ABET opened its first play of 2014 with the Claudia Shear/James Lapine musical “DIRTY BLONDE,” which will be on stage at 716 Ocean Boulevard in Atlantic Beach, Florida until February 15. Call (904) 249-7177 or go to abettheatre.com for reservations.
This is a unique story about the life of entertainer Mae West. Since she died before almost everyone involved with this production was born, as well as many of those in the audience, why should this play be of interest to today’s theatergoers?
As the play unfolds and reveals the facts about her multifaceted life, we come to understand why she has been referred to as the Eighth Wonder of the World, and remains one of the most fascinating show business performers in American history. The American Film Institute lists her as the 15th greatest female star of all time. West championed civil rights for all, regardless of race, creed, or sexual preference, long before the government ever took steps to do so. She was famous for her mischievous humor, using tart, comic, and titillating language. She started in show business as a young teenager, appearing professionally in vaudeville and on Broadway, and continued for over seven successful decades. She appeared in many stage and film productions, as well as in a popular Las Vegas nightclub act. Further, she wrote a number of scripts for the stage and film. She appeared in her last film in 1978, two years before her death. She was responsible for launching Cary Grant‘s movie career in 1933 with “I’m No Angel,” and, according to some film historians, her language in that film resulted in the Motion Picture Production Code, which censored what could be said and shown on screen until the late 1960s.
Well, enough said, there is much more you will learn about her when you go to the show at ABET. The program includes a terrific four-page timeline of her life that is captivating reading.
The play’s story goes back and forth from the story of Charlie (Craig Wickless) and Jo (Katie Swider), two modern-day fans obsessed with Mae West, who meet while visiting her gravesite in Los Angeles. The scenes featuring West (Ms. Swider again) show her at progressive stages of her career with various agents, lovers, and collaborators. The latter are played by Mr. Wickless and Gary Baker and include nine different characters for Mr. Wickless and seven for Mr. Baker. The guys are at their very best and funniest as two flamboyant over-the-top drag queens, who actually had a big influence on West’s life as they taught her many mannerisms and gestures which she incorporated into her repertory.
And there is so much more, like the six songs belted out mainly by Swider, although Baker and Wickless contribute their share. All the songs have West’s brand, with titles like “A Guy Who Takes His Time,” “Cuddle Up and Cling to Me,” and “I’m No Angel.” Ms. Swider’s wonderful voice has brightened the stages of musicals all over Jacksonville. She is extraordinary as West, and has a much better voice; for a sample of the real West’s singing, check out YouTube before you see the show.

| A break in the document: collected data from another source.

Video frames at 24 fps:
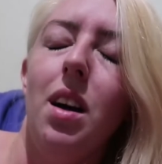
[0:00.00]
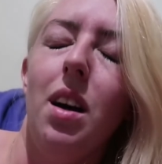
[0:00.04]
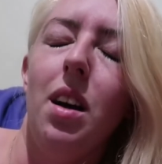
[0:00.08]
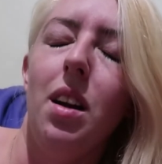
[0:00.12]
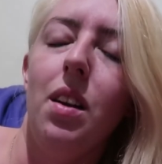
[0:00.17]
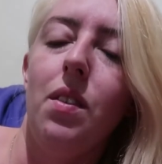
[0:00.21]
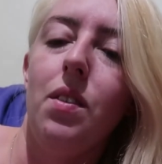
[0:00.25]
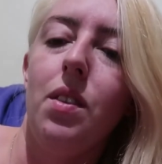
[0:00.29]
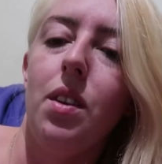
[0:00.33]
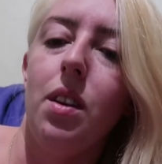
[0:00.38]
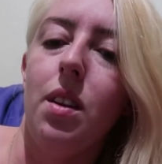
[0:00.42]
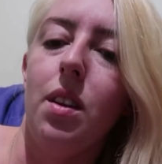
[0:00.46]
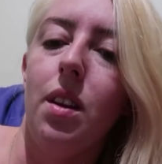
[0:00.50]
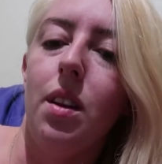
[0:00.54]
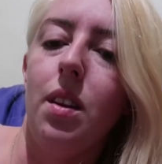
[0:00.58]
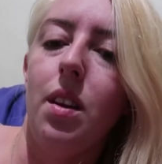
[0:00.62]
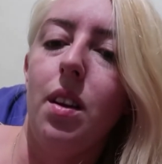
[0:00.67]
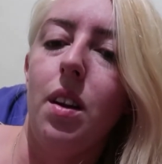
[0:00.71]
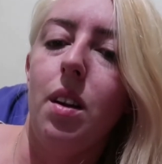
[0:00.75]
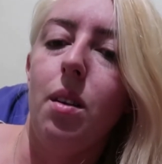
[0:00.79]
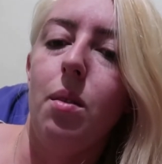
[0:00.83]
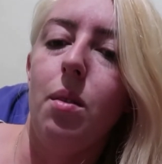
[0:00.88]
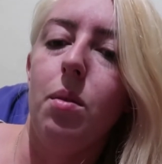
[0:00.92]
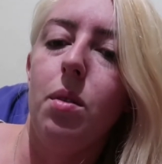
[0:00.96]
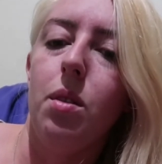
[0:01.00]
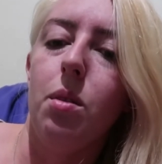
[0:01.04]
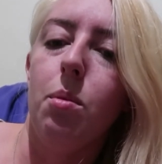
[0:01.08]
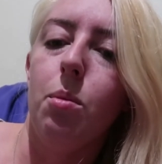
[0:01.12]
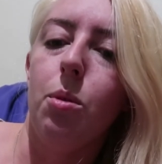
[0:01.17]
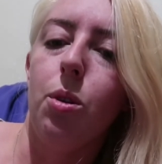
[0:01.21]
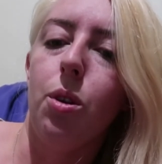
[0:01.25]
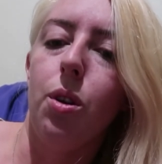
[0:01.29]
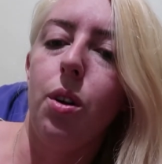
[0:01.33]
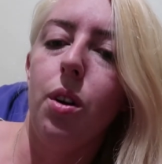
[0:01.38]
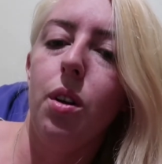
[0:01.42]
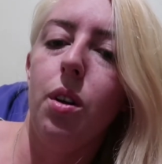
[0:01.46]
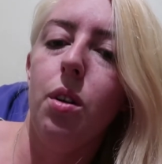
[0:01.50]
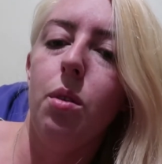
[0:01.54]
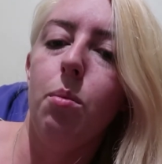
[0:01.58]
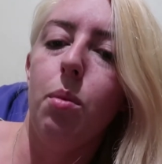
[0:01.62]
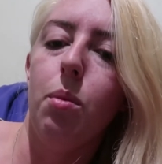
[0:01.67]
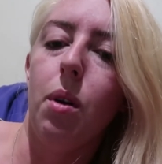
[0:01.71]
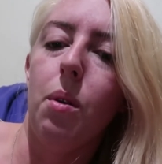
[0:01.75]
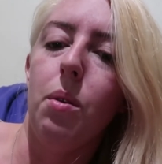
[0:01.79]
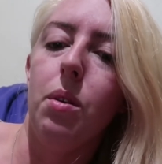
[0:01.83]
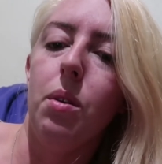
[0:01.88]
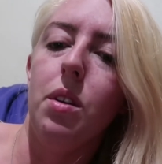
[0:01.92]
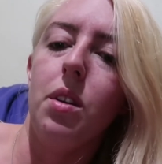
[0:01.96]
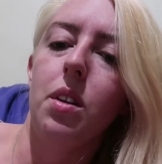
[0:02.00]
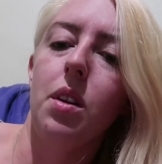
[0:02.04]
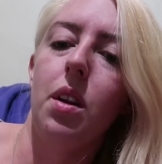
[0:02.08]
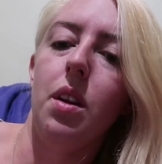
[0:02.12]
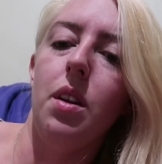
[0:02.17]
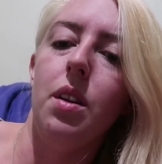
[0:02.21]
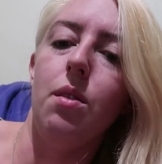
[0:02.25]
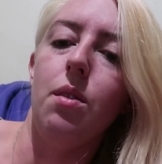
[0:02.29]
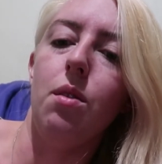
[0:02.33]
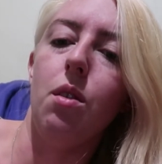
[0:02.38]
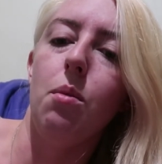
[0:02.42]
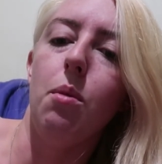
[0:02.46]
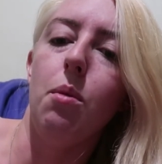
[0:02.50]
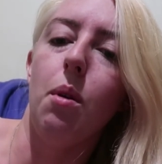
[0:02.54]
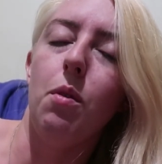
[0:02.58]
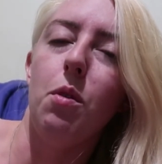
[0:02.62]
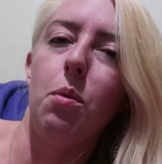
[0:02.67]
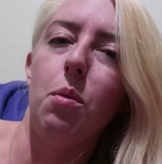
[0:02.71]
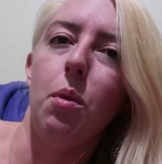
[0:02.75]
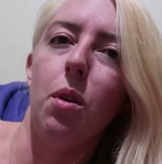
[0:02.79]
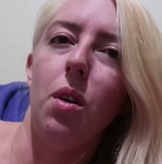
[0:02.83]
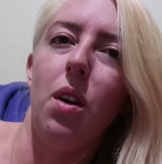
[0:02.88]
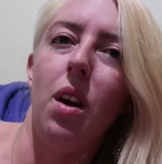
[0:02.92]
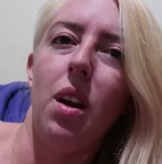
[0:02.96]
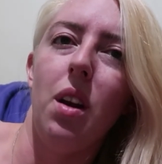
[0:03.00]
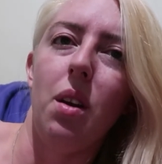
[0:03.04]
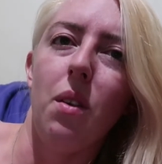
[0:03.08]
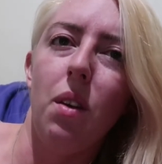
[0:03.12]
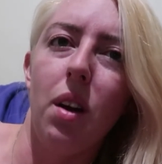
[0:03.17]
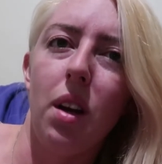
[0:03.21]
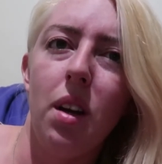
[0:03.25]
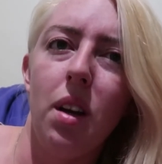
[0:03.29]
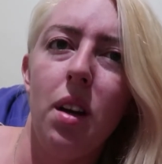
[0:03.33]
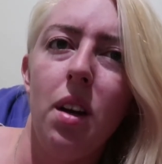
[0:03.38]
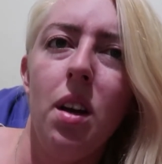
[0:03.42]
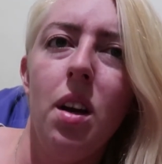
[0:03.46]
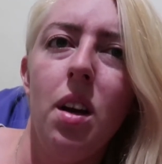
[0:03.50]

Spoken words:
I'll have to clean that up tomorrow. But I want to clean his room up tomorrow anyway.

The multi-talented Musical Director Zeek Smith is also the only musician for this production. You will see him sitting at the vintage upright piano, playing almost constantly between the songs and the accompanying underscoring that added so much to the show.Lee Hamby, the Director, wears many hats; he also designed the set and the costumes. He created some minimalist magic in set design, with a very large center state headshot photo of West as a backdrop, and two bentwood chairs, a bench and a small table as the only furniture. Hamby also choreographed the show, and has the actors moving or standing for most of the scenes. Bryan Frank, Lighting Designer, and his crew Gordon Frank and Katie Berry, presented designs that were evocative and kept things interesting to go along with the many and varied costumes by Hamby. We especially liked the attire of the drag queens, and, of course, West’s magnificent hats and gowns.

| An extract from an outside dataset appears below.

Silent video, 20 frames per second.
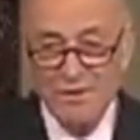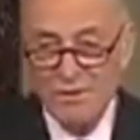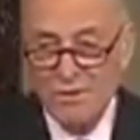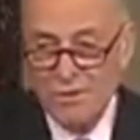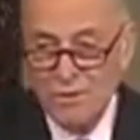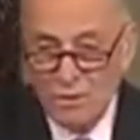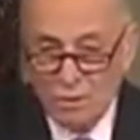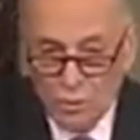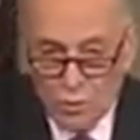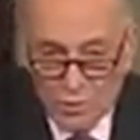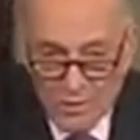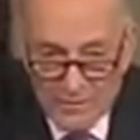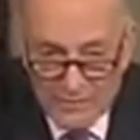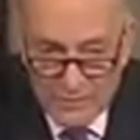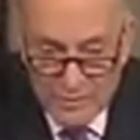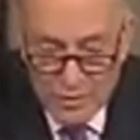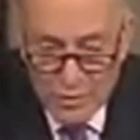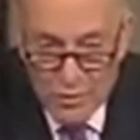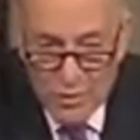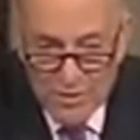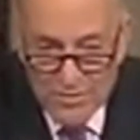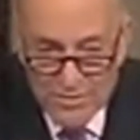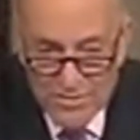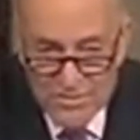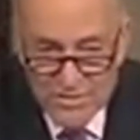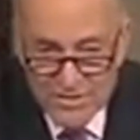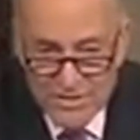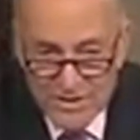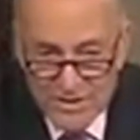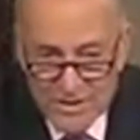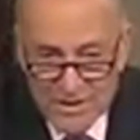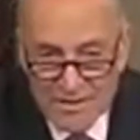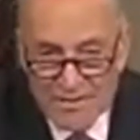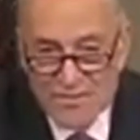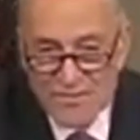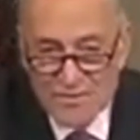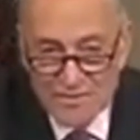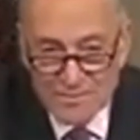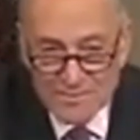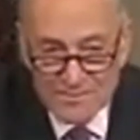who have lost
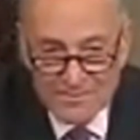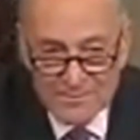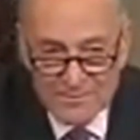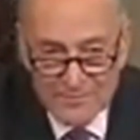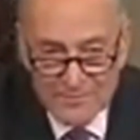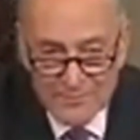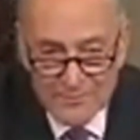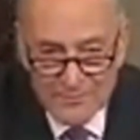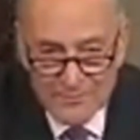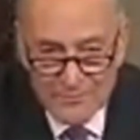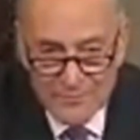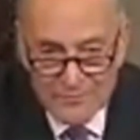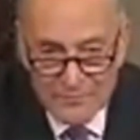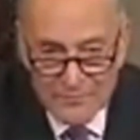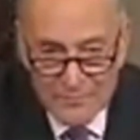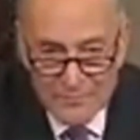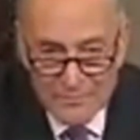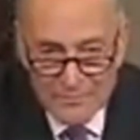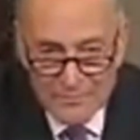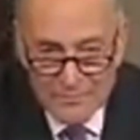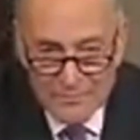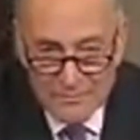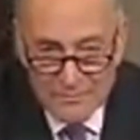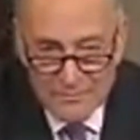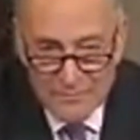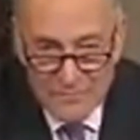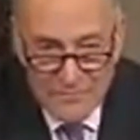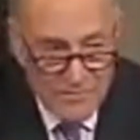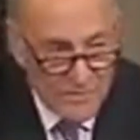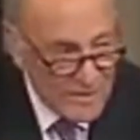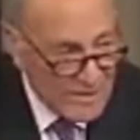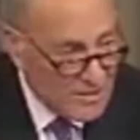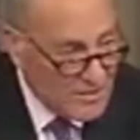kids. Their kids are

As a side note, Katie Swider, who is absolutely perfect in this role, is a Florida State Theatre graduate and wrote her senior thesis on, who else, Mae West.
As for Hamby’s staging, it abounds with frank naughtiness, smart slapstick and rip-roaring relish. The superbly talented and delightful cast keeps the dialogue saucy and the comedy swift. This show is not appropriate for children; Ms. West had a voracious appreciation of sexuality, and always spoke with an aw-shucks straight forwardness, and you will hear many of her famous one-liners. In fact, we have a message that she asked us to pass on. Why don’t you come over and see her sometime before February 15th? When she is good, she is very good. But when she is bad she is even better, as you will discover.